Reconciling Differences
Between the Surrogate Studies
Although the HALTS trial (9) and the Oxford Niaspan
Study (10) suggested niacin conferred more regression of
carotid disease (cIMT or wall area) compared with
ezetimibe or placebo, preliminary data from NIA Plaque
study (11) showed that in an older, generally well-treated
group, the addition of niacin failed to offer incremental
benefit over statin therapy. Differences between the study
results may be due: 1) the site imaged; 2) differences in the
primary outcome; 3) differences in baseline HDL-C values;
or 4) differences in LDL-C achieved on therapy.
Concluding Thoughts
HDL-targeted therapeutics in a post-ILLUMINATE,
post-AIM-HIGH era. ILLUMINATE (14) and AIMHIGH
(12) demonstrated that increasing HDL-C levels
through pharmacotherapy is neither adequate nor necessary
for predicting cardiovascular benefit. Low HDL-C levels
may be simply a marker of risk, given its association with
metabolic syndrome and insulin resistance, and not a causal
factor. If this is the case, a strategy to increase HDL-C
levels via pharmacotherapy may not translate to additional
clinical benefit.
There are other therapeutic agents under investigation
targeting HDL-C (2).
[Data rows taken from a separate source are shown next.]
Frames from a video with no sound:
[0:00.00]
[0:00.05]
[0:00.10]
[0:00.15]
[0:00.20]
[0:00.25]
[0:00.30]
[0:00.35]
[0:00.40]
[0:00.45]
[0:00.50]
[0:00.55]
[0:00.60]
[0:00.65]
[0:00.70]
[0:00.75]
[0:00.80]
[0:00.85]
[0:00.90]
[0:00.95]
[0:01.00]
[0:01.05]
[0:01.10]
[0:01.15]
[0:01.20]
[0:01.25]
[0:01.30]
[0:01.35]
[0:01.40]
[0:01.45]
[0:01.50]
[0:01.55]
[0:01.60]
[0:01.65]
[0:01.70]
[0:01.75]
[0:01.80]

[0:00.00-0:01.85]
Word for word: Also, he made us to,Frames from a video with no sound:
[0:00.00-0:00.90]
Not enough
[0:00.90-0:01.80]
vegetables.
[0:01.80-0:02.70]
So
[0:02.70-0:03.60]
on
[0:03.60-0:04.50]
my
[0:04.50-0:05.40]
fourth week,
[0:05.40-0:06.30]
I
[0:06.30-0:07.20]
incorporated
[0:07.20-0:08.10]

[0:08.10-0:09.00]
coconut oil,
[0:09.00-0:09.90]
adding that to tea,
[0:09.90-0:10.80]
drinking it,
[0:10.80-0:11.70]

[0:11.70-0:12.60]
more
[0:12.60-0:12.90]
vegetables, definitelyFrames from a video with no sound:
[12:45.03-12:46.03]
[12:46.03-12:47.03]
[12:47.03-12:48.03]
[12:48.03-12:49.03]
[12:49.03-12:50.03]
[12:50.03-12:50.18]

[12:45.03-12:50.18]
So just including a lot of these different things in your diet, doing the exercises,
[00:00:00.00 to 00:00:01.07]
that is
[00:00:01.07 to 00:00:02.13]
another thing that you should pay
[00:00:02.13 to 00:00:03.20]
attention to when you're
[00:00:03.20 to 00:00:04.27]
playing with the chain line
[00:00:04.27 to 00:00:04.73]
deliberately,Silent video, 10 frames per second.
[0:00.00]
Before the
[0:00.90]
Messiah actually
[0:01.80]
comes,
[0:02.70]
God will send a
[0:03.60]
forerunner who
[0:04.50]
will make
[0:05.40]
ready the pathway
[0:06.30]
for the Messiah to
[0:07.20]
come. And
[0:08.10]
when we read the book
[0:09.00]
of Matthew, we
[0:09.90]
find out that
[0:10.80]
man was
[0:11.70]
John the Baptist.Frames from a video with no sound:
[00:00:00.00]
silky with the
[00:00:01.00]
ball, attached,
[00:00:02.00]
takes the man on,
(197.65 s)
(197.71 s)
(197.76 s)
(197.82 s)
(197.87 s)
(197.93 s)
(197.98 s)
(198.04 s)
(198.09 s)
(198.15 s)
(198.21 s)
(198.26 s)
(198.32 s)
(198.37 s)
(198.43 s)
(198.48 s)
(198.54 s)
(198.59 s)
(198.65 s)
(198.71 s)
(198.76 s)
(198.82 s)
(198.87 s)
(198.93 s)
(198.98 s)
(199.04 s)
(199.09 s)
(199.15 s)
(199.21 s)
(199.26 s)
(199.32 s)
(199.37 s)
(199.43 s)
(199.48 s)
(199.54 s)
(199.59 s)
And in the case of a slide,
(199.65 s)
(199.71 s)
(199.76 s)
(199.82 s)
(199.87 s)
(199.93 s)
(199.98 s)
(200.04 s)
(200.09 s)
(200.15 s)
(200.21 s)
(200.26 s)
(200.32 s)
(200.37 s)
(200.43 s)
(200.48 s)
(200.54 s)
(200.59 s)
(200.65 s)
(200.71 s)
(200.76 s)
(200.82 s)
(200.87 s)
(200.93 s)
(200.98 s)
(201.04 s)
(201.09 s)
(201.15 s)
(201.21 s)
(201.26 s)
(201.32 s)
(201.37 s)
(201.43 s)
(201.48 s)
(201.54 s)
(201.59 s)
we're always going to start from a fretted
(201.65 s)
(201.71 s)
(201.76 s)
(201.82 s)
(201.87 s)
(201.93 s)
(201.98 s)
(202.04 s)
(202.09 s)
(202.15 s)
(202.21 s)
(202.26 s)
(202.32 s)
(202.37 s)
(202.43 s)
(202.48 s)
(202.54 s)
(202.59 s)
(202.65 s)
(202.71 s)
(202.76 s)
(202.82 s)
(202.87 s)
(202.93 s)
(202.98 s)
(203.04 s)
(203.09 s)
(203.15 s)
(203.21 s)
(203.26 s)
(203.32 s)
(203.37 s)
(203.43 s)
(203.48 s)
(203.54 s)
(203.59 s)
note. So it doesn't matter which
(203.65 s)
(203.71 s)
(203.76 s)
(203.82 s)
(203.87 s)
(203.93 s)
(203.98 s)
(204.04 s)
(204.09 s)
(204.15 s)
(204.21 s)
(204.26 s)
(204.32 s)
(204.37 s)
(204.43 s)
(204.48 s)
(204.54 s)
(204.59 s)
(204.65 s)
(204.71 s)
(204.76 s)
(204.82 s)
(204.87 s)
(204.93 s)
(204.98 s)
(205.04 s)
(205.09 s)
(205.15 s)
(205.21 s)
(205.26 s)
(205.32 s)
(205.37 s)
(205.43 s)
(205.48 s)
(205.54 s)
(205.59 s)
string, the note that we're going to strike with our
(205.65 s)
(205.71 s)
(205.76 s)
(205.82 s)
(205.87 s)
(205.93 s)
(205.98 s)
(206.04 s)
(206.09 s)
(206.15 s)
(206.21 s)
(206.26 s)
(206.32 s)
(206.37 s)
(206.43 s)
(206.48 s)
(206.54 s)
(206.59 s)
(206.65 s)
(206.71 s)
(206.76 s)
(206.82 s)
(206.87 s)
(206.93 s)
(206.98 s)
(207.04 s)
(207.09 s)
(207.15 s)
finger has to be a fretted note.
Other oral medications include the
CETP inhibitors, niacin receptor (GPR109A) agonists,
liver X receptor agonists, peroxisome proliferator–activated
receptor agonists, and oral apolipoprotein A-I mimetic
peptides. Parenteral approaches include apolipoprotein A-I
(Milano or wild type) phospholipid complexes, apolipoprotein
A-I mimetic peptides, or delipidated autologous HDL.